OK, I hate long intros, so: this is a checklist of some of the most important UX tips for creating usable signup and login forms. It’s based on my experience looking at hundreds of beginning designer login flows, thanks to my courses Learn UI Design and Learn UX Design.

Let’s get started.

1. Autofocus on the first field

Ironically, the fundamental rule of interaction design is: remove interaction. Remove clicks, remove reading, remove waiting, remove thinking.

An easy example: if you know that literally 95% of people opening a signup form will immediately click into the first field, save them the trouble and auto-focus on it.

2. Use specialized mobile keyboards

The only things certain in life are (a) death and (b) email addresses have an “@” and a “.” in them. Fortunately, mobile phones have specialized email entry keyboards showing those characters – but you must label your textbox type=email in HTML. This is such a simple change to make mobile users’ lives easier.

Note: also applies to telephone numbers (type=tel), URLs (type=url), and numbers (type=num) in your signup flow.

3. Validate fields immediately

Rather than waiting for the user to fill out the entire form before you point out any errors, let them know as soon as your system can tell there’s an error. For something like email, it makes sense to validate on blur (that is, when they focus on another field).

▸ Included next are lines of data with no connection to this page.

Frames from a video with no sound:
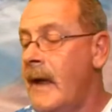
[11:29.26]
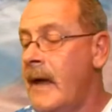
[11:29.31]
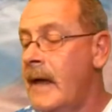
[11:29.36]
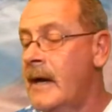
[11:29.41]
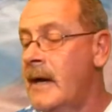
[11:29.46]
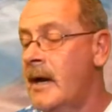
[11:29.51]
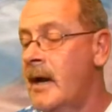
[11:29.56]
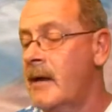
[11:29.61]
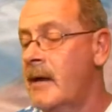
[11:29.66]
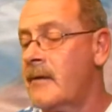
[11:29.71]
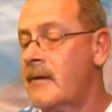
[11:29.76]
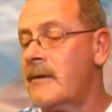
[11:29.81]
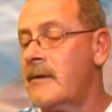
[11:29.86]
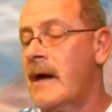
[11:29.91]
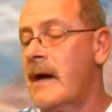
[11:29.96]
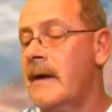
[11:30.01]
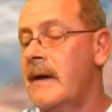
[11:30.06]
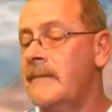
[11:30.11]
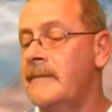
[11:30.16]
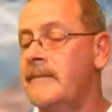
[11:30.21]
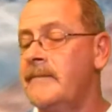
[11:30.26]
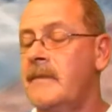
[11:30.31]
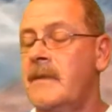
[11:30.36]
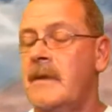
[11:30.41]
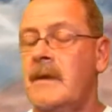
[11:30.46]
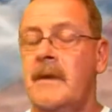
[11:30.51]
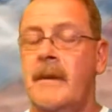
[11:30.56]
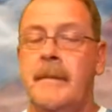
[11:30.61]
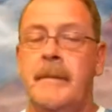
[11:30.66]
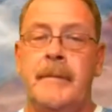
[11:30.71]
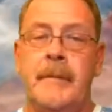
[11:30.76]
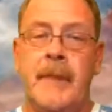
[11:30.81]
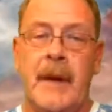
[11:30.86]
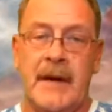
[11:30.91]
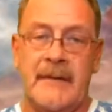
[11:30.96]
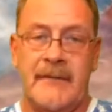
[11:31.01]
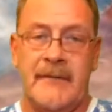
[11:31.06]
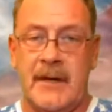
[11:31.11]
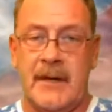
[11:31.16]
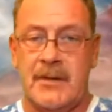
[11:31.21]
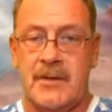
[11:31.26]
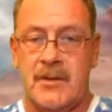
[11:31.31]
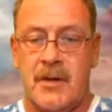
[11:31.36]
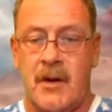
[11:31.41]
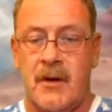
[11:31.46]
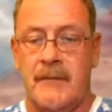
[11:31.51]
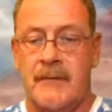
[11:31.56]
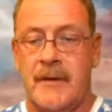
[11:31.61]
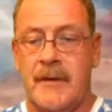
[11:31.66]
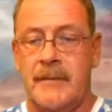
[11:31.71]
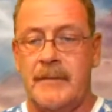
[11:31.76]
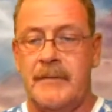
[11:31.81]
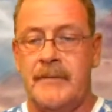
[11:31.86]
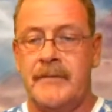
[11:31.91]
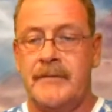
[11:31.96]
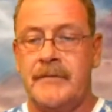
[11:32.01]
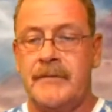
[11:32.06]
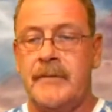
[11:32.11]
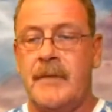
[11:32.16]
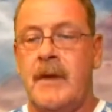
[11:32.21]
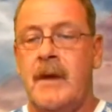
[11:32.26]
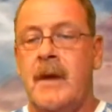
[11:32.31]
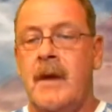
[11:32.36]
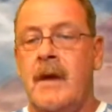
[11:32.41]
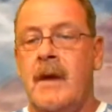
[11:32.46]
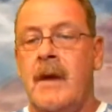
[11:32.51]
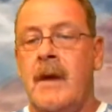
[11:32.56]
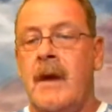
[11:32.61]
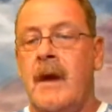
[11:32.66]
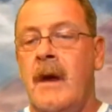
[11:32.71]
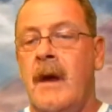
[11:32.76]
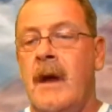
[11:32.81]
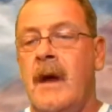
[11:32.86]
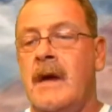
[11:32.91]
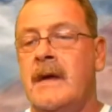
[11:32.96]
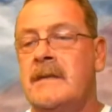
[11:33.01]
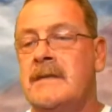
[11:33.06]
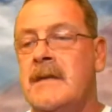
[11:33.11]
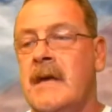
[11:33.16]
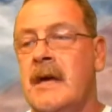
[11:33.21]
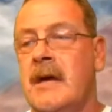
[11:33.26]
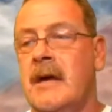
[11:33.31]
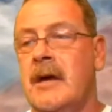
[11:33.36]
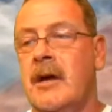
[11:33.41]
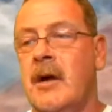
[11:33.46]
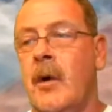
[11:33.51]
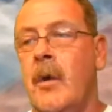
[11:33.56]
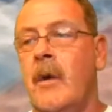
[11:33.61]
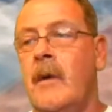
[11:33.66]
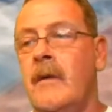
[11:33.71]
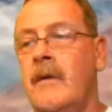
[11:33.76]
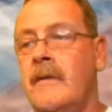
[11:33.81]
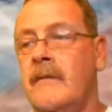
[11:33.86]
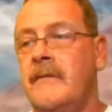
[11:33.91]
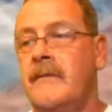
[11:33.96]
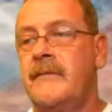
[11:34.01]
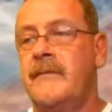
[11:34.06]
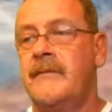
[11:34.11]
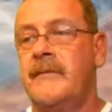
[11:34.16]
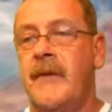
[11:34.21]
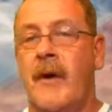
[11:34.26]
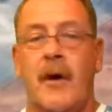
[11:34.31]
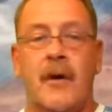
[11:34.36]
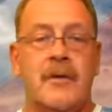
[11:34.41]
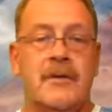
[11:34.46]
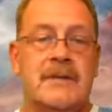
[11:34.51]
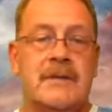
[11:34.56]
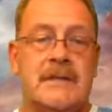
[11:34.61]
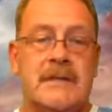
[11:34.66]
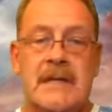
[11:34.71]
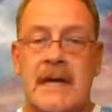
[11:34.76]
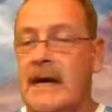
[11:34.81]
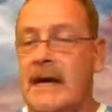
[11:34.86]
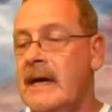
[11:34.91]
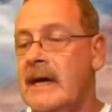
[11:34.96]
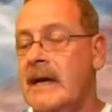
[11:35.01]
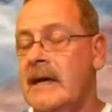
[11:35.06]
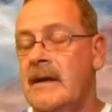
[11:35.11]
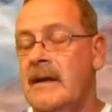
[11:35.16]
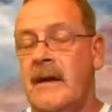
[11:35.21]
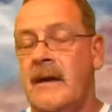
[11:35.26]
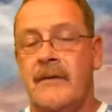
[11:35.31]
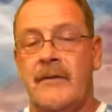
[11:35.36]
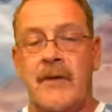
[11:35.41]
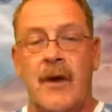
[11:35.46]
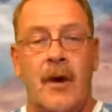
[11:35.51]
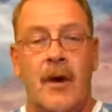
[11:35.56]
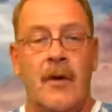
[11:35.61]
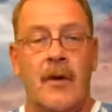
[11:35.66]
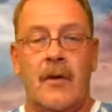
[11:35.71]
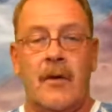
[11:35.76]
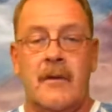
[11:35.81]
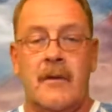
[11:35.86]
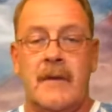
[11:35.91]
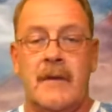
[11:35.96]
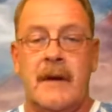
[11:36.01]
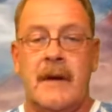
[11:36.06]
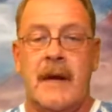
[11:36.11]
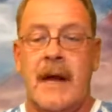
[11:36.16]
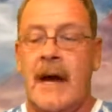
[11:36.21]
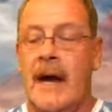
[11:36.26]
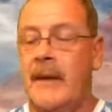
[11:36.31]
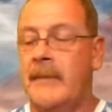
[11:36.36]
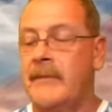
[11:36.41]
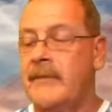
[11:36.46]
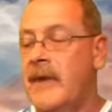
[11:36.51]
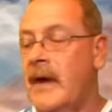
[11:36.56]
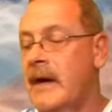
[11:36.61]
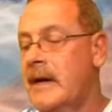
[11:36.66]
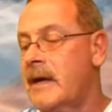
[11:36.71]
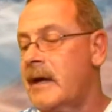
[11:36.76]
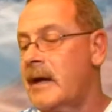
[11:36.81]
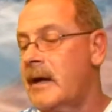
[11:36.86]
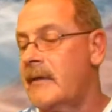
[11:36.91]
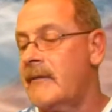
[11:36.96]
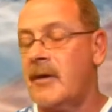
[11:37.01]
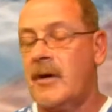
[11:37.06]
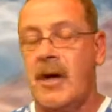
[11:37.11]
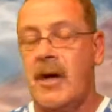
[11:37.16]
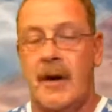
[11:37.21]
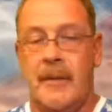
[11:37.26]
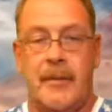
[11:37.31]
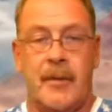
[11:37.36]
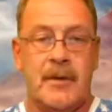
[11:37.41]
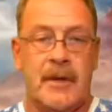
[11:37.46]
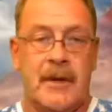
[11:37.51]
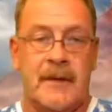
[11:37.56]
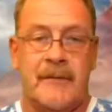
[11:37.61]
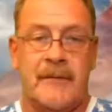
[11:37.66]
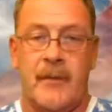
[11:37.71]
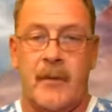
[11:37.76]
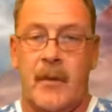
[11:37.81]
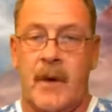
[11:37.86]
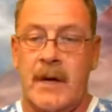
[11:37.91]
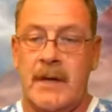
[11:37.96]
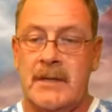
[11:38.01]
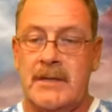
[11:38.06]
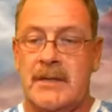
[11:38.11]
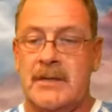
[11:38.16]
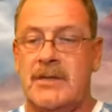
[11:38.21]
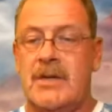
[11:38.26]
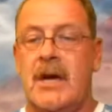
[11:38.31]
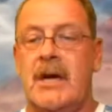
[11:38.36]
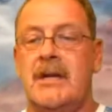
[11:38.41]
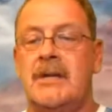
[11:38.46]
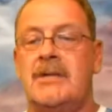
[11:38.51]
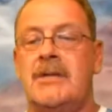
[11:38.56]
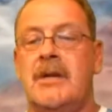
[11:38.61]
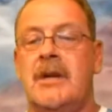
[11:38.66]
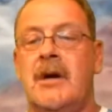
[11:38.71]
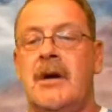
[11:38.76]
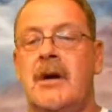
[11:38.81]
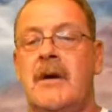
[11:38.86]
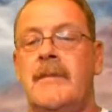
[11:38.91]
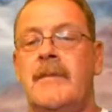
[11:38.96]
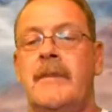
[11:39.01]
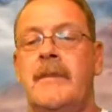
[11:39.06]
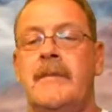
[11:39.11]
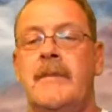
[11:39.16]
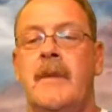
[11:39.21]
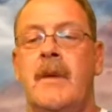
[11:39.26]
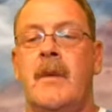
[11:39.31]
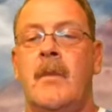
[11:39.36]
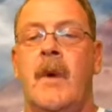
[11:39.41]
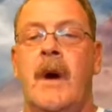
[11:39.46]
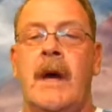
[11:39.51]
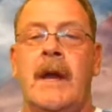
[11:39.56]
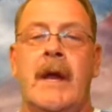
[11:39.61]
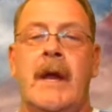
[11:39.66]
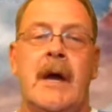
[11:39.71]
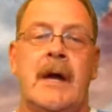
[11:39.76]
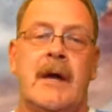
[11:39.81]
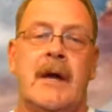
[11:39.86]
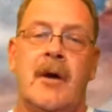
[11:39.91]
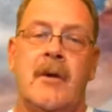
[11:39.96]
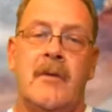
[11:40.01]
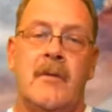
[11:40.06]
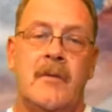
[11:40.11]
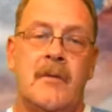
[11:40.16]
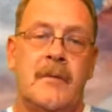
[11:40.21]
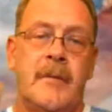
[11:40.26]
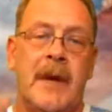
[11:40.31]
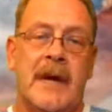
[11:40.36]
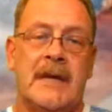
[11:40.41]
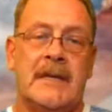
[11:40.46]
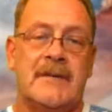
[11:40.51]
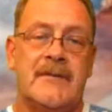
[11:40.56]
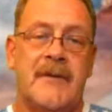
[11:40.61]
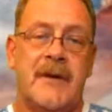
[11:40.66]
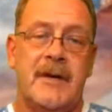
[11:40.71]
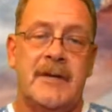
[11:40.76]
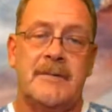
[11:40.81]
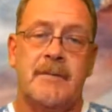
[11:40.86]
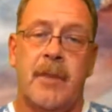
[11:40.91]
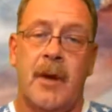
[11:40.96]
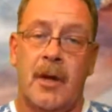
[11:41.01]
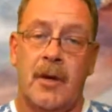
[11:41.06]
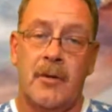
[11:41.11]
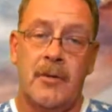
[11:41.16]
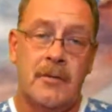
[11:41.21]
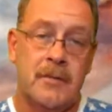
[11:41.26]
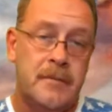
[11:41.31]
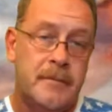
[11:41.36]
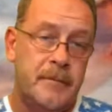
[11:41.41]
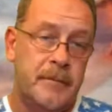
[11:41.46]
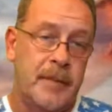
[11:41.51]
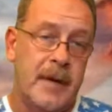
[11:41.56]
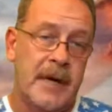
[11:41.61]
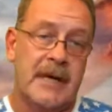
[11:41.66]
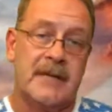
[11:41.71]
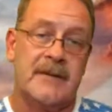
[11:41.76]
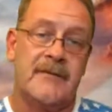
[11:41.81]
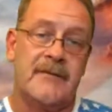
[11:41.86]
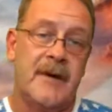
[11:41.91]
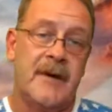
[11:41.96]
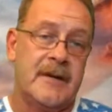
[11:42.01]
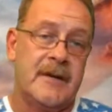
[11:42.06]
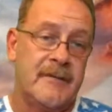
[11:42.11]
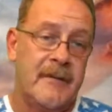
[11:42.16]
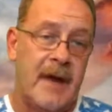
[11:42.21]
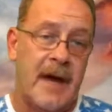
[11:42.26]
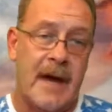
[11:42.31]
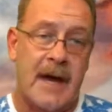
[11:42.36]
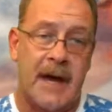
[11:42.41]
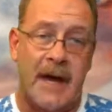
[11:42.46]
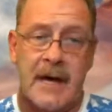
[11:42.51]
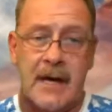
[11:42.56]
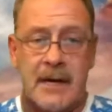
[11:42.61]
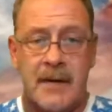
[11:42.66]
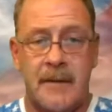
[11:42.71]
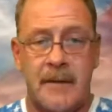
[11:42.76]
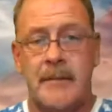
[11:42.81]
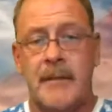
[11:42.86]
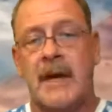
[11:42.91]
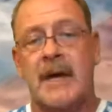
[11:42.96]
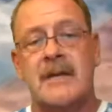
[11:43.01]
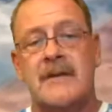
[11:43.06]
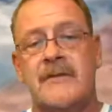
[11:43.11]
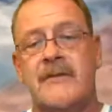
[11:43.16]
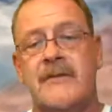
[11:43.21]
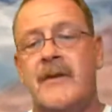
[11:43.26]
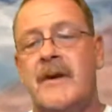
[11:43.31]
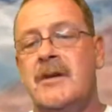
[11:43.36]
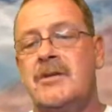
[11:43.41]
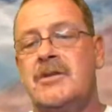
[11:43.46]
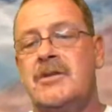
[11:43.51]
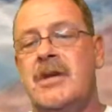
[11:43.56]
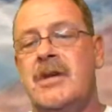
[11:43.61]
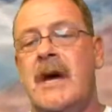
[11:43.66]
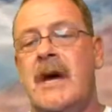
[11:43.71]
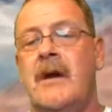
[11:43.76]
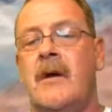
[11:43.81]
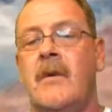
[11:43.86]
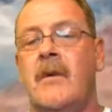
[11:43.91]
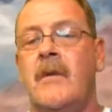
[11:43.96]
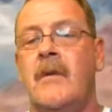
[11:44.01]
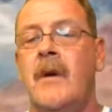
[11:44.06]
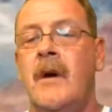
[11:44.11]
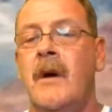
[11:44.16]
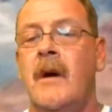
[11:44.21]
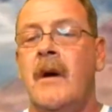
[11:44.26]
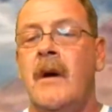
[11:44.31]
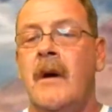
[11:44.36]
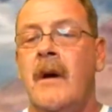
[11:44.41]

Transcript: And another thing, big fish trophy. Instead of going first, second, and third, I'm thinking of a couple different ways to change it up. Why not go biggest fish blue, biggest fish flathead, and biggest fish channel?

Typically I’d try to catch both blank as well as invalid email addresses.

4. Make labels clickable

Every single labelled text input you ever create should have clickable labels. It’s a wonder this isn’t done by HTML by default, but simply add the input element inside its respective label element and you’re good to go. Not only does this (a) allow me to absentmindedly click the label to start typing, but (b) it also helps me if my clumsy finger accidentally misses the textbox by a bit.

5. Show password requirements when users are choosing a password

No user should have to guess at what the password requirements are. Show them when they’re relevant (P.S. And remove them when they’re not).